In the Toolbox, search for the “Create Instance” action and attach it to the “If Variable” action so it’s placed in its chain. Set the “Object” field to obj_jump_effect (or find it through the Asset Explorer button on the right).

Horizontally, we want to place it exactly where the player is, so enable “Relative” for the “X” field while leaving its value at 0.

Vertically, we want it to be placed on the window, as the player is jumping off it. If we used “Relative” here then it would be created at the player’s chest by default, which is something we don’t want, so make sure that “Relative” is disabled for the “Y” field. In the same field, enter other.y.


We will learn more about other in the next part, but in this case it refers to the window instance that is colliding with the player (as that is the “other” instance in this collision). This means that the jump effect's Y position will be on the window, where the player has stepped.

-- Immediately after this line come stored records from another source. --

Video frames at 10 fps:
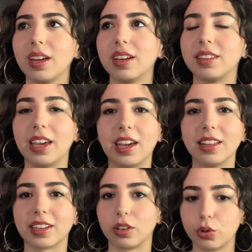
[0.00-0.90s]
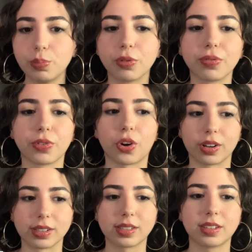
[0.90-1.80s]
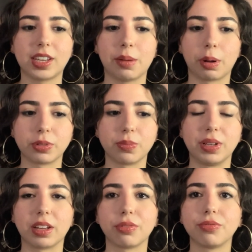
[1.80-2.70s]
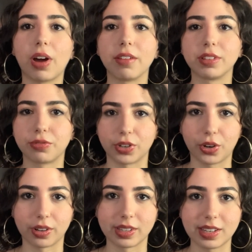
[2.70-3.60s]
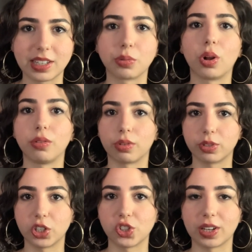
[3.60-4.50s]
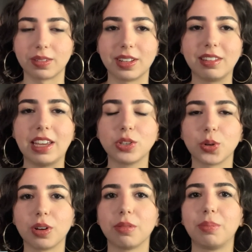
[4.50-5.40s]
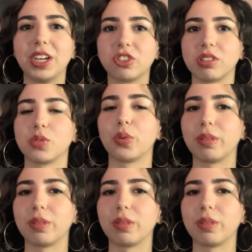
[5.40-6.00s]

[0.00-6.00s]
They like a group of girls came up to me, like 5 different girls, and they were all from Shenzhen. They took pictures with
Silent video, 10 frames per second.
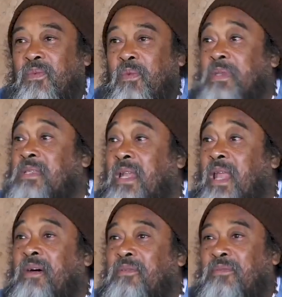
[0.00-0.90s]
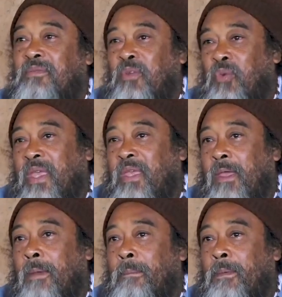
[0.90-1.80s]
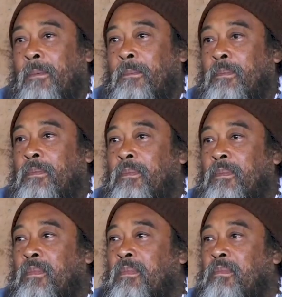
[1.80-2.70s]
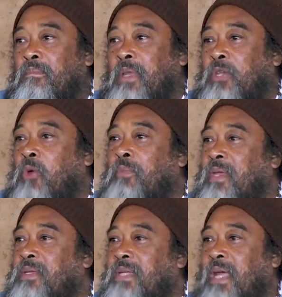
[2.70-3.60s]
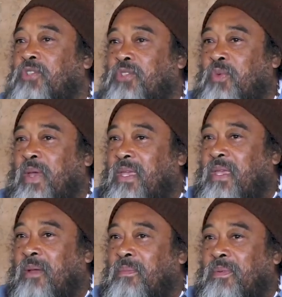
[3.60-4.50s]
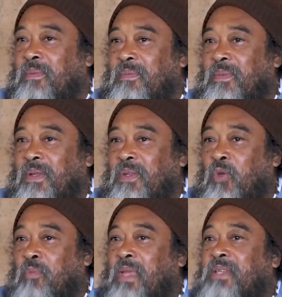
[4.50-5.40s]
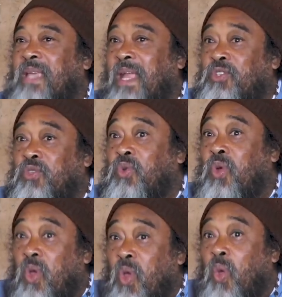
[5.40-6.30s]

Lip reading: We must love the waking up, but don't be attached to waking up. Don't be attached to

Finally, set the “Layer” field to “Player” so that the effect is created in the same layer as our player, and then run the game to see your jump effect:



Before we add more amazing features to our game, let’s summarize what we learned in this part:

  • You can change the sprite after playing an animation once using the Animation End event
  • You can create a new instance in the game using the “Create Instance” action
  • You can use the Switch action to do something different based on a variable’s value
  • You can draw text in the Draw event using the “Draw Value” action
  • Remember that you need to use “Draw Self” to draw the instance itself
  • And finally: You are amazing!

In the next part, we’re going to add fire to the windows and give the player the power to put out those fires by shooting foam. We’ll also add sound effects to give our game some polish.